[llvm] [LV]Set tailfolding styles before computing feasible max VF. (PR #91403)

Sat Jul 13 15:02:59 PDT 2024

================
@@ -4434,6 +4464,11 @@ LoopVectorizationCostModel::computeMaxVF(ElementCount UserVF, unsigned UserIC) {
     InterleaveInfo.invalidateGroupsRequiringScalarEpilogue();
   }
 
+  // If we don't know the precise trip count, or if the trip count that we
+  // found modulo the vectorization factor is not zero, try to fold the tail
+  // by masking.
+  // FIXME: look for a smaller MaxVF that does divide TC rather than masking.
----------------
ayalz wrote:

This comment best continue to appear below before the `if (foldTailByMasking())`  part  which deals with actually folding the tail, rather than here which tries to avoid tail folding if the precise trip count is known - to be a multiple of any VF we choose, possibly times UserIC? (i.e., not necessarily a power of 2)

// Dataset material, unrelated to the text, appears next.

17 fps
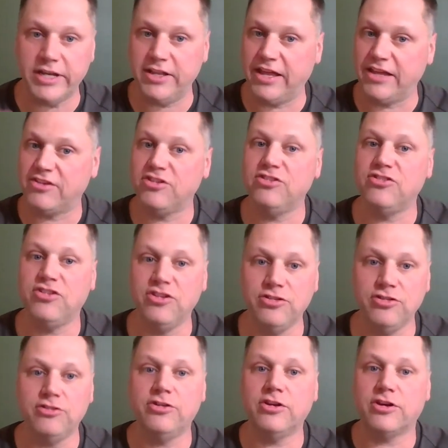They
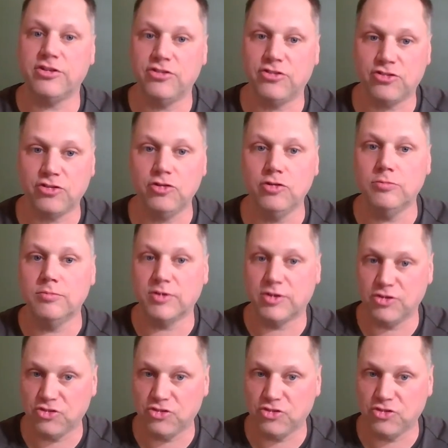continued to consume.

Some other comment is needed here to explain why tail folding style is being set here (before being sure there is a tail, possibly to be reset below when we're sure there isn't), before calling `computeFeasibleMaxVF(MaxTC, UserVF, /* FoldTail */ true)`, rather than below, before the first time it is checked explicitly via `foldTailByMasking()`.

Perhaps that last boolean parameter of computeFeasibleMaxVF() is insufficient/redundant?

https://github.com/llvm/llvm-project/pull/91403